### Note

Please view the [README](https://github.com/deeplearning4j/deeplearning4j/tree/master/dl4j-examples/tutorials/README.md) to learn about installing, setting up dependencies, and importing notebooks in Zeppelin

### Background

#### Convolutional Neural Networks (CNN)
Mainly neural networks extract features from the data they are fed with. Previously, we dealt with fully-connected feedforward networks which multiply inputs with weights, add biases, learns and adjust them, iteratively. In effect, the network parameters are only concerned with individual features and doesn't concern themselves with surrounding features, relative to the particular feature in focus. But considering surrounding features is important for improving network's performance.

To accomplish this, we use convolutional neural networks (CNN for short). CNN use a matrix of weights for producing more general features from the input features. Such a set of weights is called a kernel (also known as filters in 2D convolutions). These kernels are best suited for training with images. They slide over the image pixels in 2D and give responses as another feature matrix. 

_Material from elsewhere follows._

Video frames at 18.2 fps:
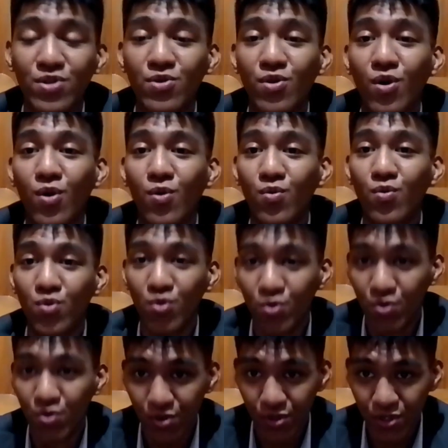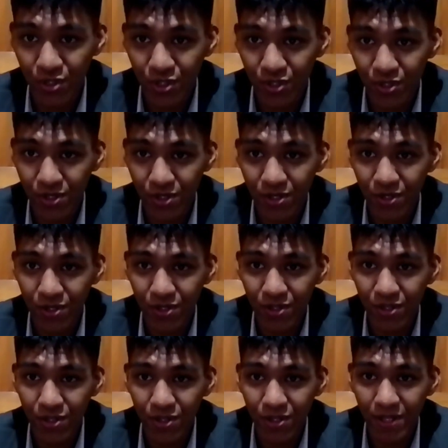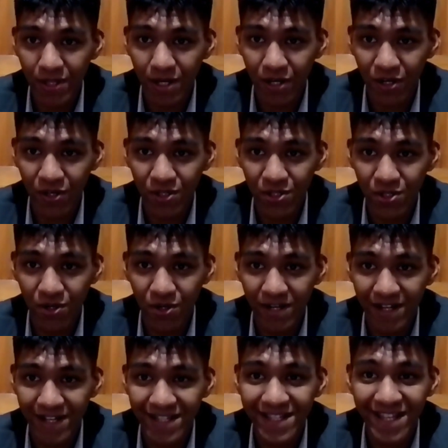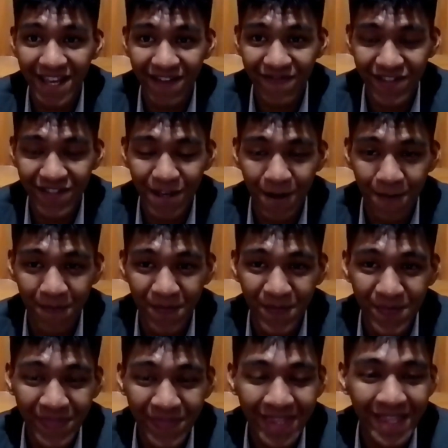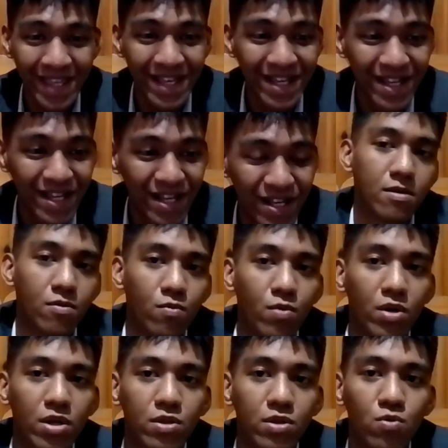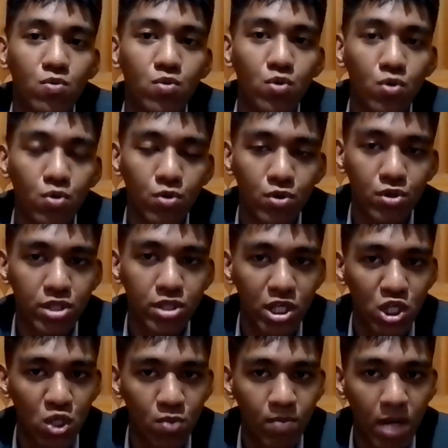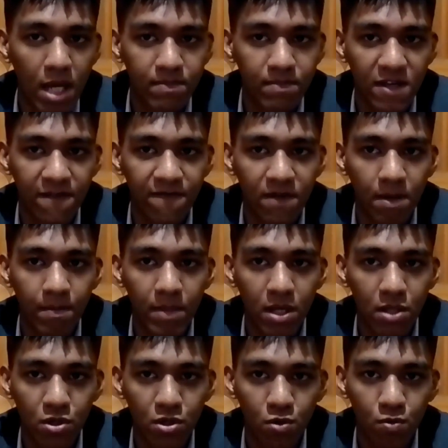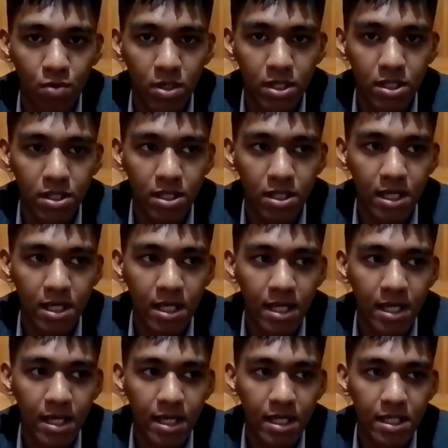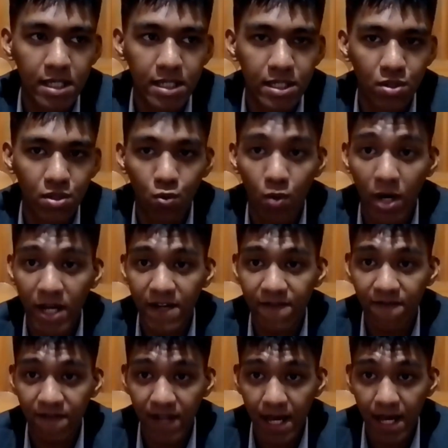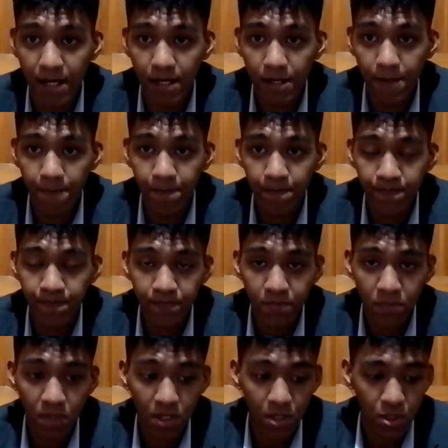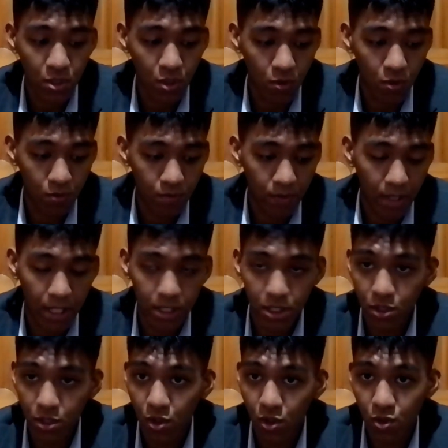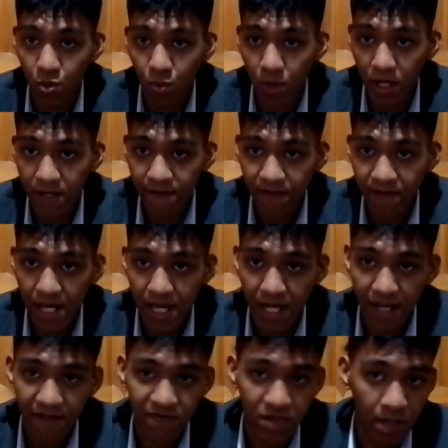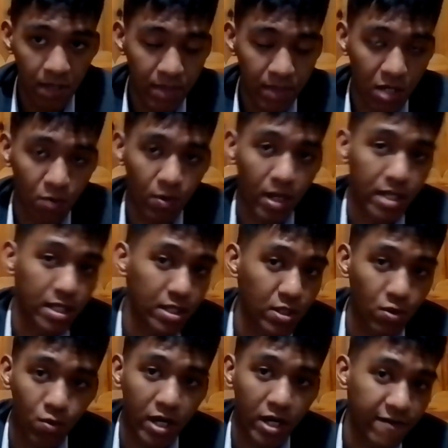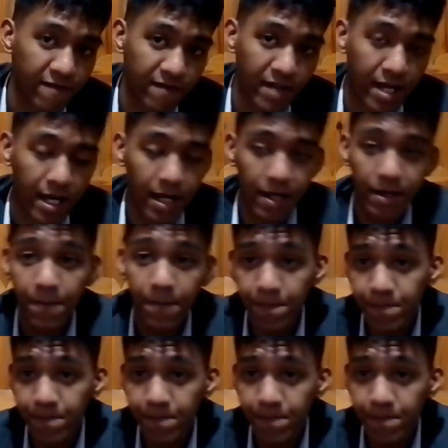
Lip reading: to no rules concerning safety. One of the rules that you might be familiar with is the white flag. So, as you know, the white flag, if somebody raises a white flag,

At the last few layers of a CNN we have fully-connected layers which then transforms our learned feature matrix into a set of predictions on which we can analyse our network's performance.

--- 

#### Goals
- Learn about how CNNs work
- Working with CNN in DL4J

## 1. How CNNs work

### Basic concept

At each convolutional layer, our network learns about general features from input. As we go deeper, the CNN layers computes more general features. For example, the first CNN might be computing edges present in the image. The next layer might learn about shapes generated through the edges. The following image shows a visual representation of features learned at each CNN layer.

|||||---|---|---|---|
|Features learned by CNN Layers|![Features learned by CNN Layers](http://parse.ele.tue.nl/cluster/0/fig1.png)|[Source](http://parse.ele.tue.nl/cluster/0/fig1.png)|[Site](http://derekjanni.github.io/Easy-Neural-Nets/)|

___Figure 1:___ The above network shows how more generalized features are learned at each layer of the network.

|||||---|---|---|---|
|Basic convolution operation|![Basic convolution operation](http://www.songho.ca/dsp/convolution/files/conv2d_matrix.jpg)|[Source](http://www.songho.ca/dsp/convolution/files/conv2d_matrix.jpg)|[Site](http://www.songho.ca/dsp/convolution/convolution.html)|

___Figure 2:___ The above figure shows how a basic convolution operation is computed. It's just a weighted sum of corresponding matrix values (between input and kernel)

### CNN related terms

- ___Stride___
    _It tells the convolutional layer how many columns or rows (or both) it should skip while sliding the kernel over the inputs. This results in decreasing the output volume. Which further results in lesser network computations._

- ___Padding___
    _It tells us how many zeros to append at the matrix's boundary. This also help us in controlling the output volume._

- ___Pooling___
    _Pooling layer (also subsampling layer) also lets us reduce the output volume by appling different types of filtering or other mathematical operations to the output convolutional responses. Pooling has different types - such as, max pooling, average pooling, L2-norm. Max pooling is the most commonly used pooling type. It gets the maximum of all the values covered by the kernel specified._

## 2. CNN in DL4J
Let's see how all of this works in DL4J

You can build a convolutional layer in DL4J as:
```
val convLayer = new ConvolutionLayer.Builder(Array[Int](5, 5), Array[Int](1, 1), Array[Int](0, 0))
        .name("cnn").nOut(50).biasInit(0).build
```
Here the convolutional layer is created with a kernel size of _5x5_, _1x1_ stride and a padding of _0x0_ with _50_ kernels and all biases initialized to _0_
__Note:__ Kernels also has a depth. The depth is equal to the depth of inputs coming from the previous layer. So, on the first layer, this kernel would have a size of 5x5x3 with 3-channel RGB image being fed as an input.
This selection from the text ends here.